Show HN: I built an LLM comment detector for HN (I got banned)

4 points by umairnadeem123 3 months ago · 6 comments · 2 min read

Got banned from HN a few days ago for LLM posting. i honestly deserved it. 100+ comments in a few days, that's just abusive.

I have RSI so I use voice and LLM to type. Dictate my thoughts, model shapes the sentences. I got lazy about where the line was and automated too much.

After getting unbanned I went through all the comments dang has flagged for LLM posting over the years(https://hn.algolia.com/?dateRange=all&page=0&prefix=true&que...) and looked for patterns. Some are obvious, some surprised me:

- curly/typographic quotes (“ ” instead of " ") or even ’ vs ' (that’s is LLM, that's is human)

- humans typing in a browser text box produce straight ASCII. finding curly quotes in a plain HN comment means the text was generated elsewhere and pasted in

- exactly 3 paragraphs of 1-2 sentences each - extremely common LLM output shape

- examples always come in threes - "for example, X, Y, and Z"

- → arrows and — em dashes (sometimes replaced with - en dashes to evade detection)

- overly sycophantic openers - "great point", "this is really interesting" before saying anything

- fake personal framing - "in practice I've found..." immediately followed by a generic claim

Built a detector around these + some heavier signals (TF-IDF cosine similarity across a user's comment history, optional Anthropic/OpenAI LLM pass).
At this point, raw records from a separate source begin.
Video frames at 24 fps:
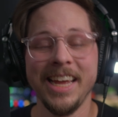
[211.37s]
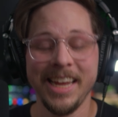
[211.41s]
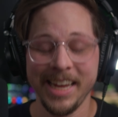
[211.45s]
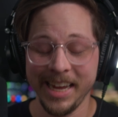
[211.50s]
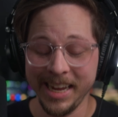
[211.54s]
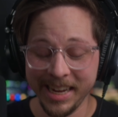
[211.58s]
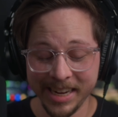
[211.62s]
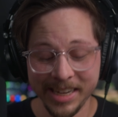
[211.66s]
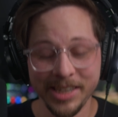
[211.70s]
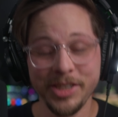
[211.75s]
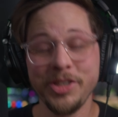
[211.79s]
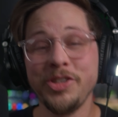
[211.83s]

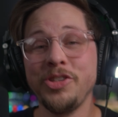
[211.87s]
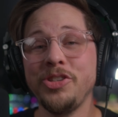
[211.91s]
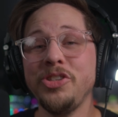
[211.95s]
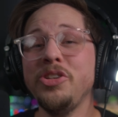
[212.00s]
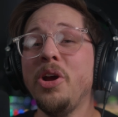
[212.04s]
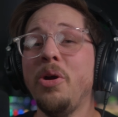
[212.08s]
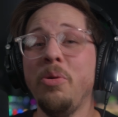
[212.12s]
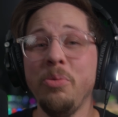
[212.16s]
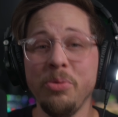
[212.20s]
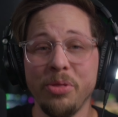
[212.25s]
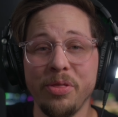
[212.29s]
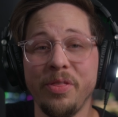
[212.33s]
It is
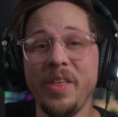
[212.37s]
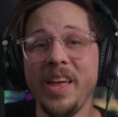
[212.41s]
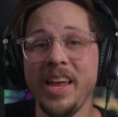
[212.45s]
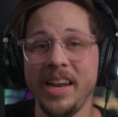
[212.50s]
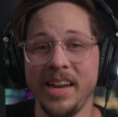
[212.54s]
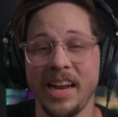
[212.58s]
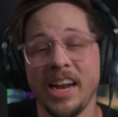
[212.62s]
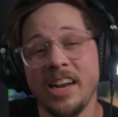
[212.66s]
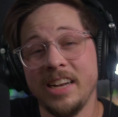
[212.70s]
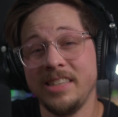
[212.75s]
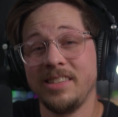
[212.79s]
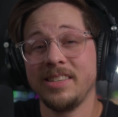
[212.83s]
so
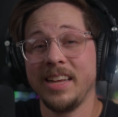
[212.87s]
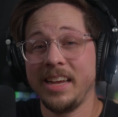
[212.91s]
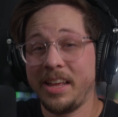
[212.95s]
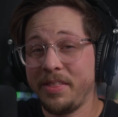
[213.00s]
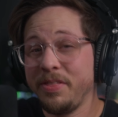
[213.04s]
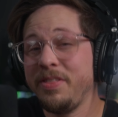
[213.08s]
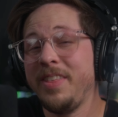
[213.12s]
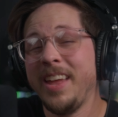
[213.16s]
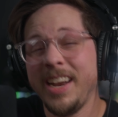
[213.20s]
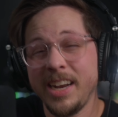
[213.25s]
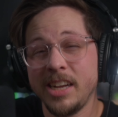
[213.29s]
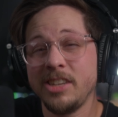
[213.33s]
thin. At its
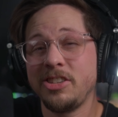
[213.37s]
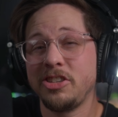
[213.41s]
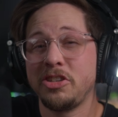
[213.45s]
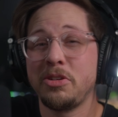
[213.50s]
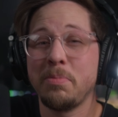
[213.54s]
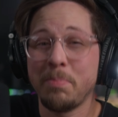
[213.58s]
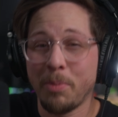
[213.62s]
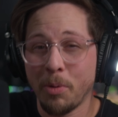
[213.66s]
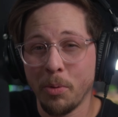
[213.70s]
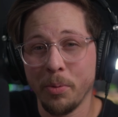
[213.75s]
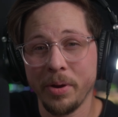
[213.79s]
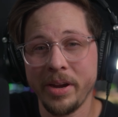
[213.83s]

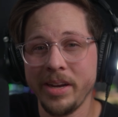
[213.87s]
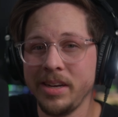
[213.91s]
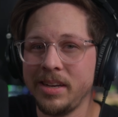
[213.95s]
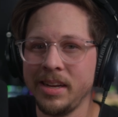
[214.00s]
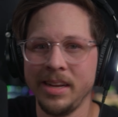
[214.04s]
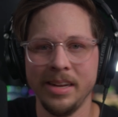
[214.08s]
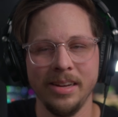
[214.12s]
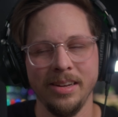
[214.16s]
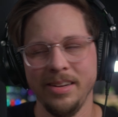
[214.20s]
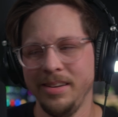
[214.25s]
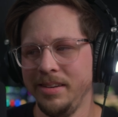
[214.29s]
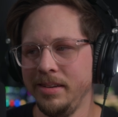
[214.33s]
thinnest point,
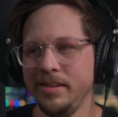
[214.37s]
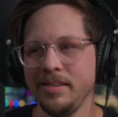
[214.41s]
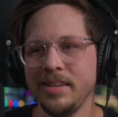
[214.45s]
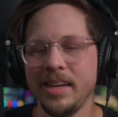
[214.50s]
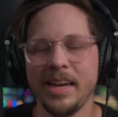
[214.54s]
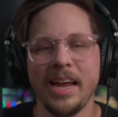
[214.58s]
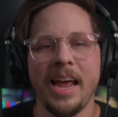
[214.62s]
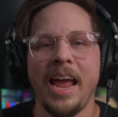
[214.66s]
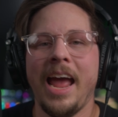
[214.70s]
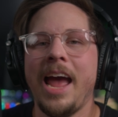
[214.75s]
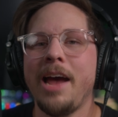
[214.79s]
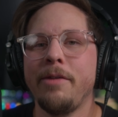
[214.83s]
it's
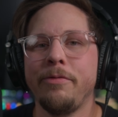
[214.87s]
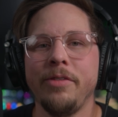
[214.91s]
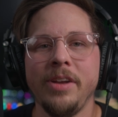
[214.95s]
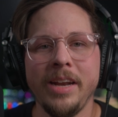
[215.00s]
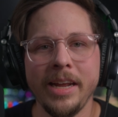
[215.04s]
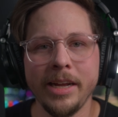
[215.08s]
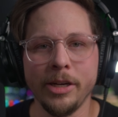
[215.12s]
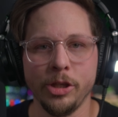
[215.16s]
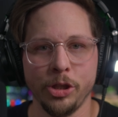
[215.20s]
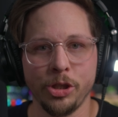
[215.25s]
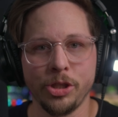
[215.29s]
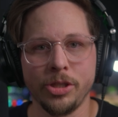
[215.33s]
like a half an
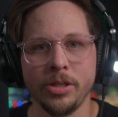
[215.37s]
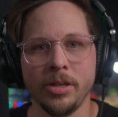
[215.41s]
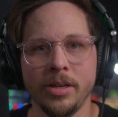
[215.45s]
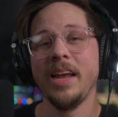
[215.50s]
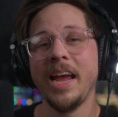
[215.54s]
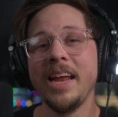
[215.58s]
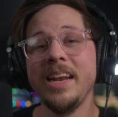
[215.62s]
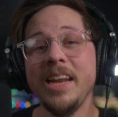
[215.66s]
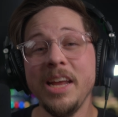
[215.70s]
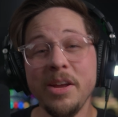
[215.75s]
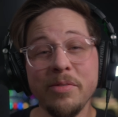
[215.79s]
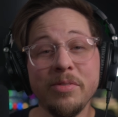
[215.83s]
inch.
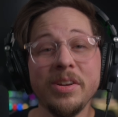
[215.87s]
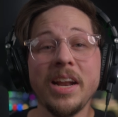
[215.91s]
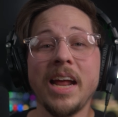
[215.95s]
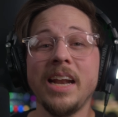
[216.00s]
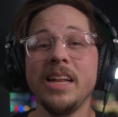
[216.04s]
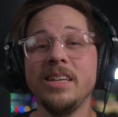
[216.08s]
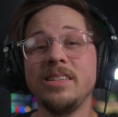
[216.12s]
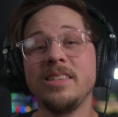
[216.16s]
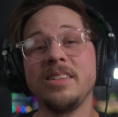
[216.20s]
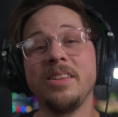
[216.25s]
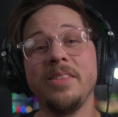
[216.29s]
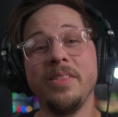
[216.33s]
And even at
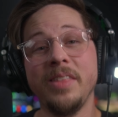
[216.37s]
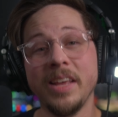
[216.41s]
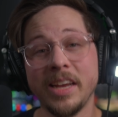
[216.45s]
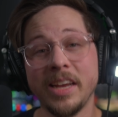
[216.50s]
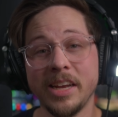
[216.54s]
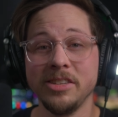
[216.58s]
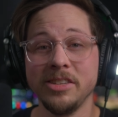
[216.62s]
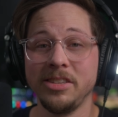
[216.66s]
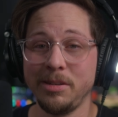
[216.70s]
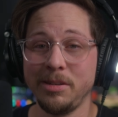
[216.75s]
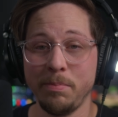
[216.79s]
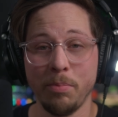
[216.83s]
its
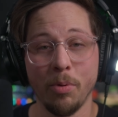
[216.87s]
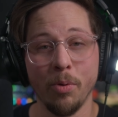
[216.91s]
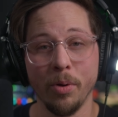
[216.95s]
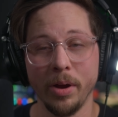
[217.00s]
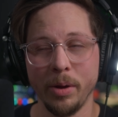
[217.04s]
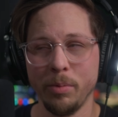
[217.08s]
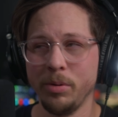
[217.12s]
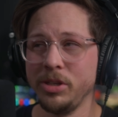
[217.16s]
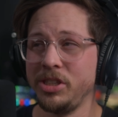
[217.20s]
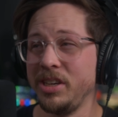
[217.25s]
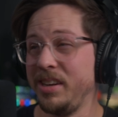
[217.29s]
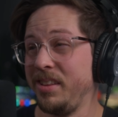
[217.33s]
thickest
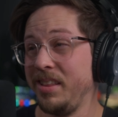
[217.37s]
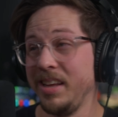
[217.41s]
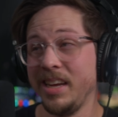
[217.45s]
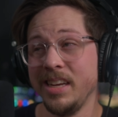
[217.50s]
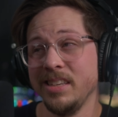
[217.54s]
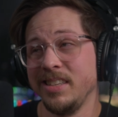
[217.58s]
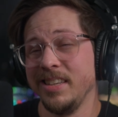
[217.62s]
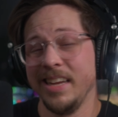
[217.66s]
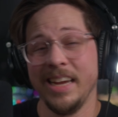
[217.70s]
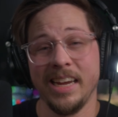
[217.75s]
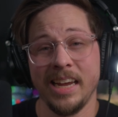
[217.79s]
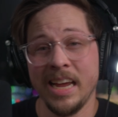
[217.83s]
point, which I think
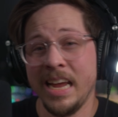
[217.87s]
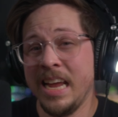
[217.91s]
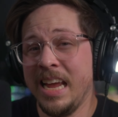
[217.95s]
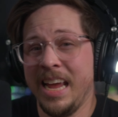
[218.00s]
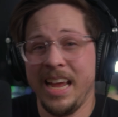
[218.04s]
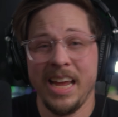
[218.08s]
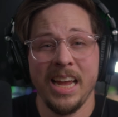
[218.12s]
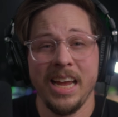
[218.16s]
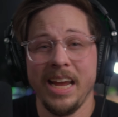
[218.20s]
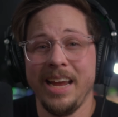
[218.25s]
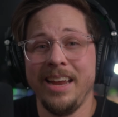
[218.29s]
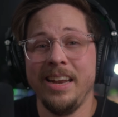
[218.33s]
is like
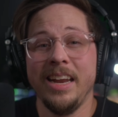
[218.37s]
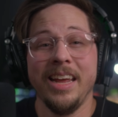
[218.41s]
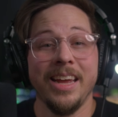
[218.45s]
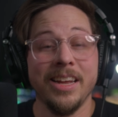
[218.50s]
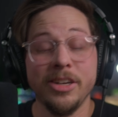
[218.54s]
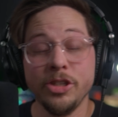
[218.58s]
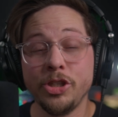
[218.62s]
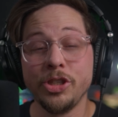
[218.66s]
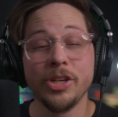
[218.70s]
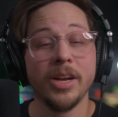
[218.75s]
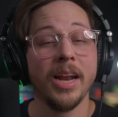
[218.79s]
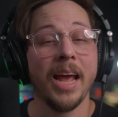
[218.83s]
an
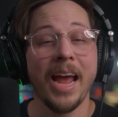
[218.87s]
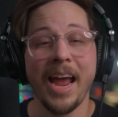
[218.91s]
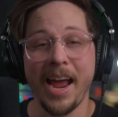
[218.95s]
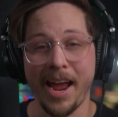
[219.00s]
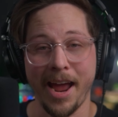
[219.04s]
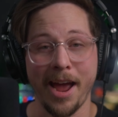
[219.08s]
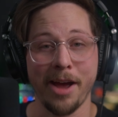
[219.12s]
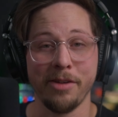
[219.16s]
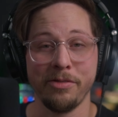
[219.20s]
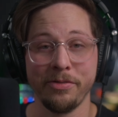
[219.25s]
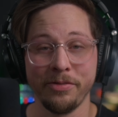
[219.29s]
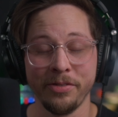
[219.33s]
inch and a
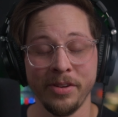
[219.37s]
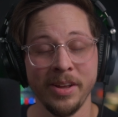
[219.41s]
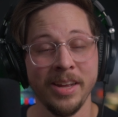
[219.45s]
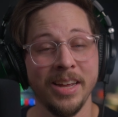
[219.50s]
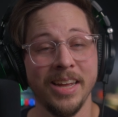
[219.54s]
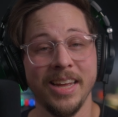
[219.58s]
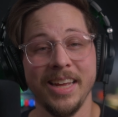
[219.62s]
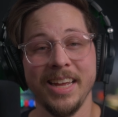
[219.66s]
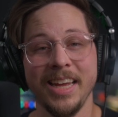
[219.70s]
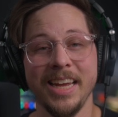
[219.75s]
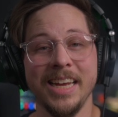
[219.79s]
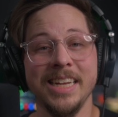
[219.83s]
half,
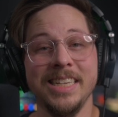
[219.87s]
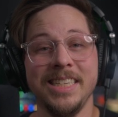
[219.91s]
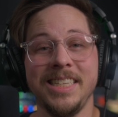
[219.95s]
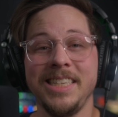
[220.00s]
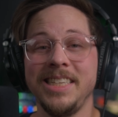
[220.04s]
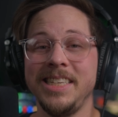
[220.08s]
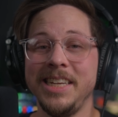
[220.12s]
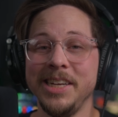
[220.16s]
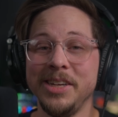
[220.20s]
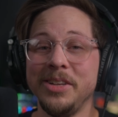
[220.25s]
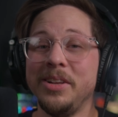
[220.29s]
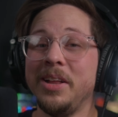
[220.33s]
it's
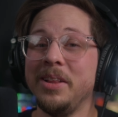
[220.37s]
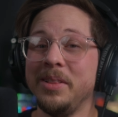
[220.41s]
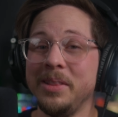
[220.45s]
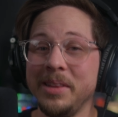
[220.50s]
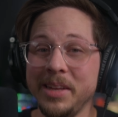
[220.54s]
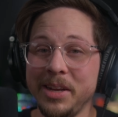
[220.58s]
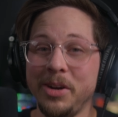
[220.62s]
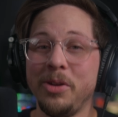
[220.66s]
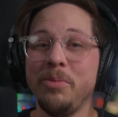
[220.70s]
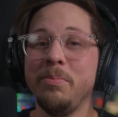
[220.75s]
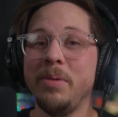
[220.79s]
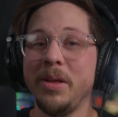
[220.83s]
still a
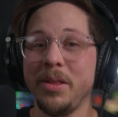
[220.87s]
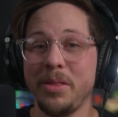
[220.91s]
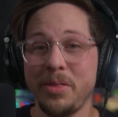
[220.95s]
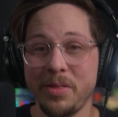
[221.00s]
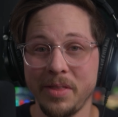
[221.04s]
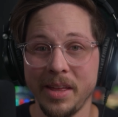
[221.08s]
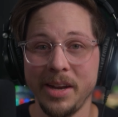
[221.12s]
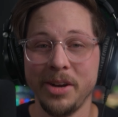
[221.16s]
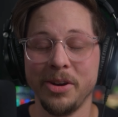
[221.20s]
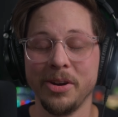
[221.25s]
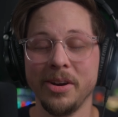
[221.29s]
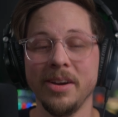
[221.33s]
little bit
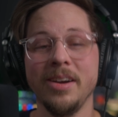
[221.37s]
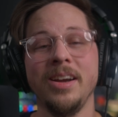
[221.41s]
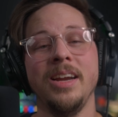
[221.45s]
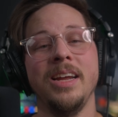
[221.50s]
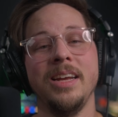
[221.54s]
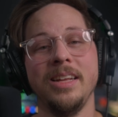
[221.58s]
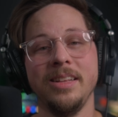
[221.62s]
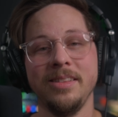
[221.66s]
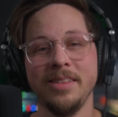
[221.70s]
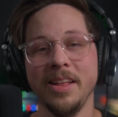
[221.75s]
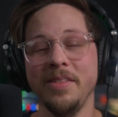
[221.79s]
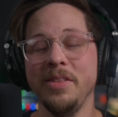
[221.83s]
thinner
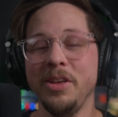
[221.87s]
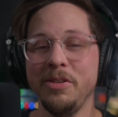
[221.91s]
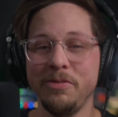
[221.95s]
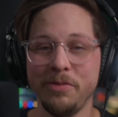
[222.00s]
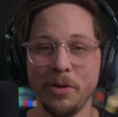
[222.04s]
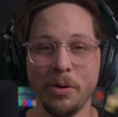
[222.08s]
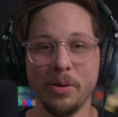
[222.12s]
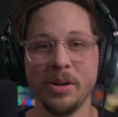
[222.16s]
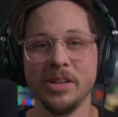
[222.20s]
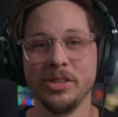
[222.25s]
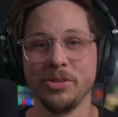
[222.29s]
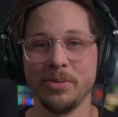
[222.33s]
than the
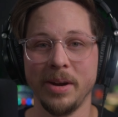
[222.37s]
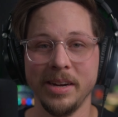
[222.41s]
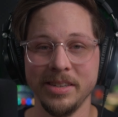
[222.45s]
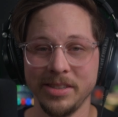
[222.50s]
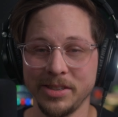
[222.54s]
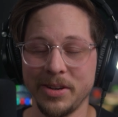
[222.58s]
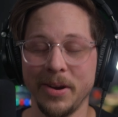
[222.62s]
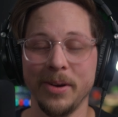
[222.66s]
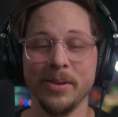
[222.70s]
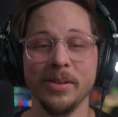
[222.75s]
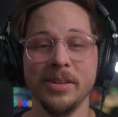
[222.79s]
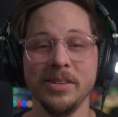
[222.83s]
Focusrite
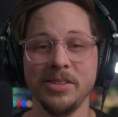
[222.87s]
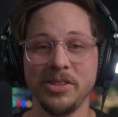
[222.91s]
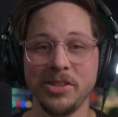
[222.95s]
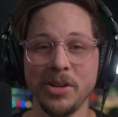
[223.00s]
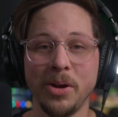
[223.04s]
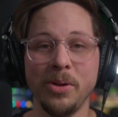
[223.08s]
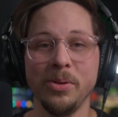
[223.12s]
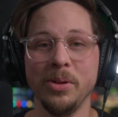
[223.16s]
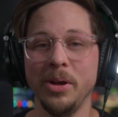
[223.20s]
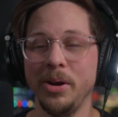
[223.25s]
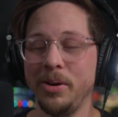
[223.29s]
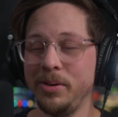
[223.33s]
Scarlett
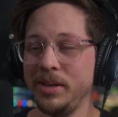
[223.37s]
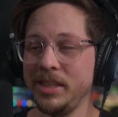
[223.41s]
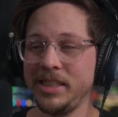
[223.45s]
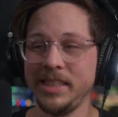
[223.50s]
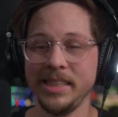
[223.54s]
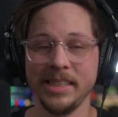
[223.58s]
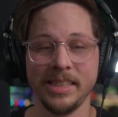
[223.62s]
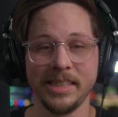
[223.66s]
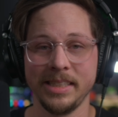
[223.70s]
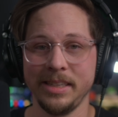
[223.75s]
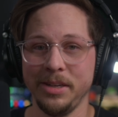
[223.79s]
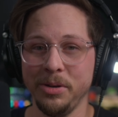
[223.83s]
Solo. It's
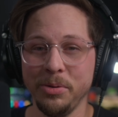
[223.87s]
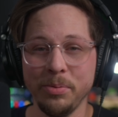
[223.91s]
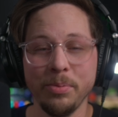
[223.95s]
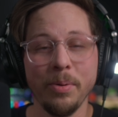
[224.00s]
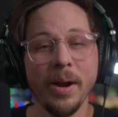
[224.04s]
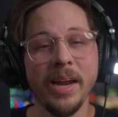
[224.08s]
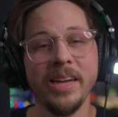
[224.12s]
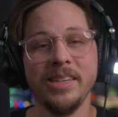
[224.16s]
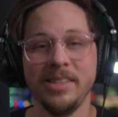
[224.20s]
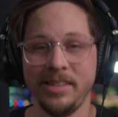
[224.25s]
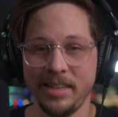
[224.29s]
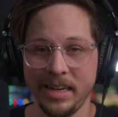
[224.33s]
just
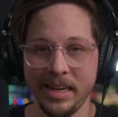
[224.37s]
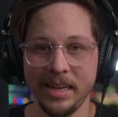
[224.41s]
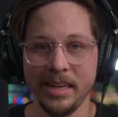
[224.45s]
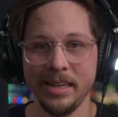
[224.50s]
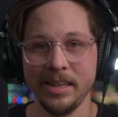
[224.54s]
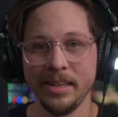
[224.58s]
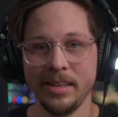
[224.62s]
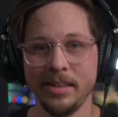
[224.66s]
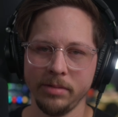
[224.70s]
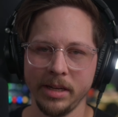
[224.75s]
crazy.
You can paste any HN comment URL/ID or just raw text and see what fires

I ran my own banned comments through it. They score 70-85. Sounds about right.

https://hn-bot-detector.vercel.app/

gh: https://github.com/umairnadeem/hn-bot-detector

I wrote this post myself btw

cd4761 3 months ago

Curly quotes as a signal is clever — it's not about the content being "AI-like", it's about the text never having touched a browser text box. Simple but hard to fake.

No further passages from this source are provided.